== THE RECORDS ==
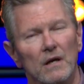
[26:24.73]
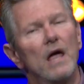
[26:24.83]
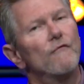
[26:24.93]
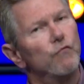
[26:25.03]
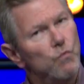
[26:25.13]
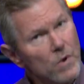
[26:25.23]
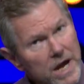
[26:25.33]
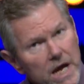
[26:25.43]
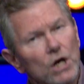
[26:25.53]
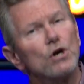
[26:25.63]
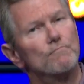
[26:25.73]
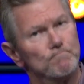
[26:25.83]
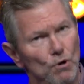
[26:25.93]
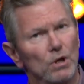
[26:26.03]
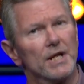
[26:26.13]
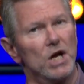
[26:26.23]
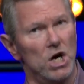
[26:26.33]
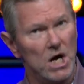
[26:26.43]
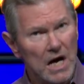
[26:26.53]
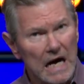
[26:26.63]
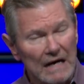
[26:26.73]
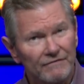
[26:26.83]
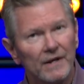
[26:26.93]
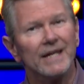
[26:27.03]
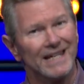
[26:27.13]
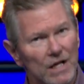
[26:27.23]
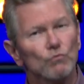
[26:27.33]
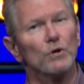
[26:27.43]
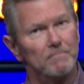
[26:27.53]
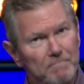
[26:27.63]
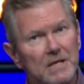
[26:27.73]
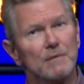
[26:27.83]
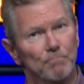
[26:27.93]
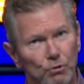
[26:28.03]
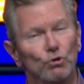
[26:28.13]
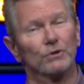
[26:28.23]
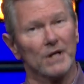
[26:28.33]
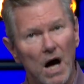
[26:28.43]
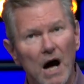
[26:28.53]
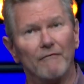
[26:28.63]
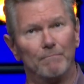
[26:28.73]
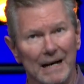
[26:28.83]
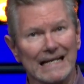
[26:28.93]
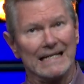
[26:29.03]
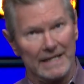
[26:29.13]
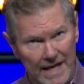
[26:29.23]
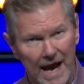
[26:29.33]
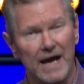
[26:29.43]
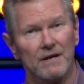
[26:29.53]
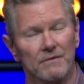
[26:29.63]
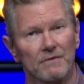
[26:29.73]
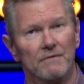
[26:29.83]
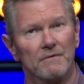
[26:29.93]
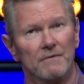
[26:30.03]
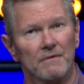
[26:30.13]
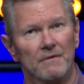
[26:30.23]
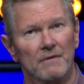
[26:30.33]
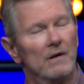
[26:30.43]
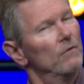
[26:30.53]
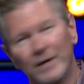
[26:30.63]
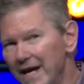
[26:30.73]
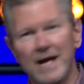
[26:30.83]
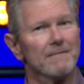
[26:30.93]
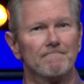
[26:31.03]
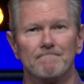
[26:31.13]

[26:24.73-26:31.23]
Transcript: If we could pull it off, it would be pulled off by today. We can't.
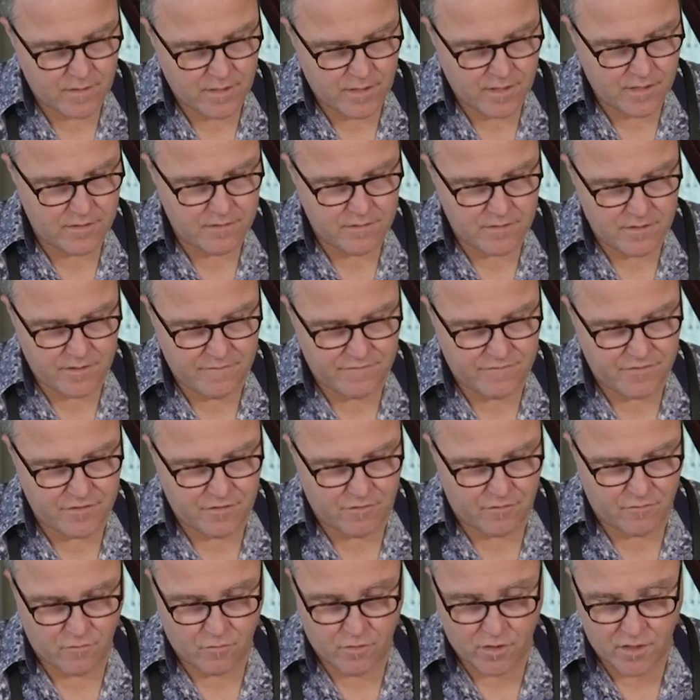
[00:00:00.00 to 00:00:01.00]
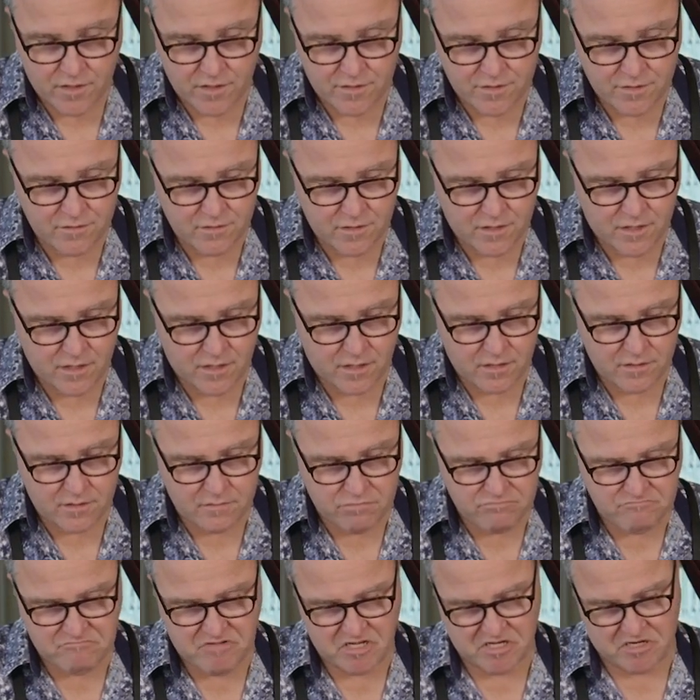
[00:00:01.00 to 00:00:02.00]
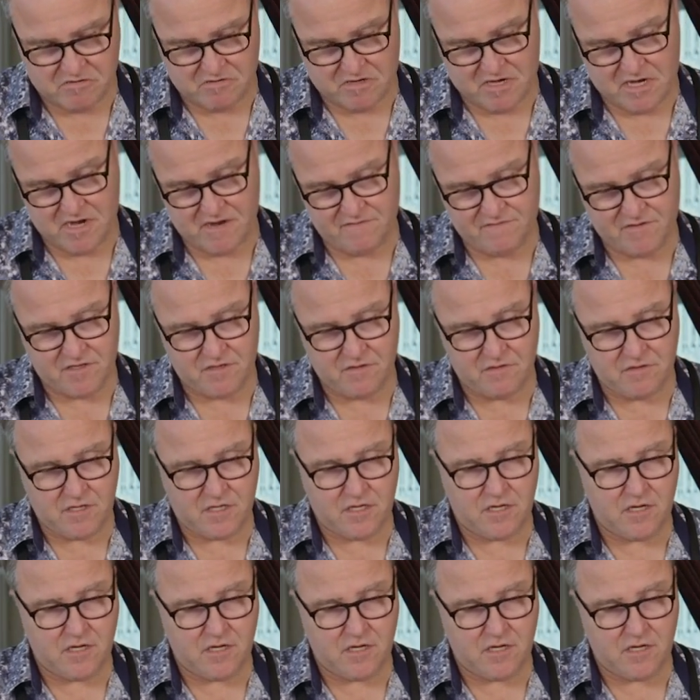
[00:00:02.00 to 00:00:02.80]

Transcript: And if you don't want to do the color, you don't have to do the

== INSTRUCTIONS FOR THE TASK ==
Copy out the entries exactly as they stand, omitting the images.

== TASK ANSWER ==
[26:24.73]
[26:24.83]
[26:24.93]
[26:25.03]
[26:25.13]
[26:25.23]
[26:25.33]
[26:25.43]
[26:25.53]
[26:25.63]
[26:25.73]
[26:25.83]
[26:25.93]
[26:26.03]
[26:26.13]
[26:26.23]
[26:26.33]
[26:26.43]
[26:26.53]
[26:26.63]
[26:26.73]
[26:26.83]
[26:26.93]
[26:27.03]
[26:27.13]
[26:27.23]
[26:27.33]
[26:27.43]
[26:27.53]
[26:27.63]
[26:27.73]
[26:27.83]
[26:27.93]
[26:28.03]
[26:28.13]
[26:28.23]
[26:28.33]
[26:28.43]
[26:28.53]
[26:28.63]
[26:28.73]
[26:28.83]
[26:28.93]
[26:29.03]
[26:29.13]
[26:29.23]
[26:29.33]
[26:29.43]
[26:29.53]
[26:29.63]
[26:29.73]
[26:29.83]
[26:29.93]
[26:30.03]
[26:30.13]
[26:30.23]
[26:30.33]
[26:30.43]
[26:30.53]
[26:30.63]
[26:30.73]
[26:30.83]
[26:30.93]
[26:31.03]
[26:31.13]

[26:24.73-26:31.23]
Transcript: If we could pull it off, it would be pulled off by today. We can't.
[00:00:00.00 to 00:00:01.00]
[00:00:01.00 to 00:00:02.00]
[00:00:02.00 to 00:00:02.80]

Transcript: And if you don't want to do the color, you don't have to do the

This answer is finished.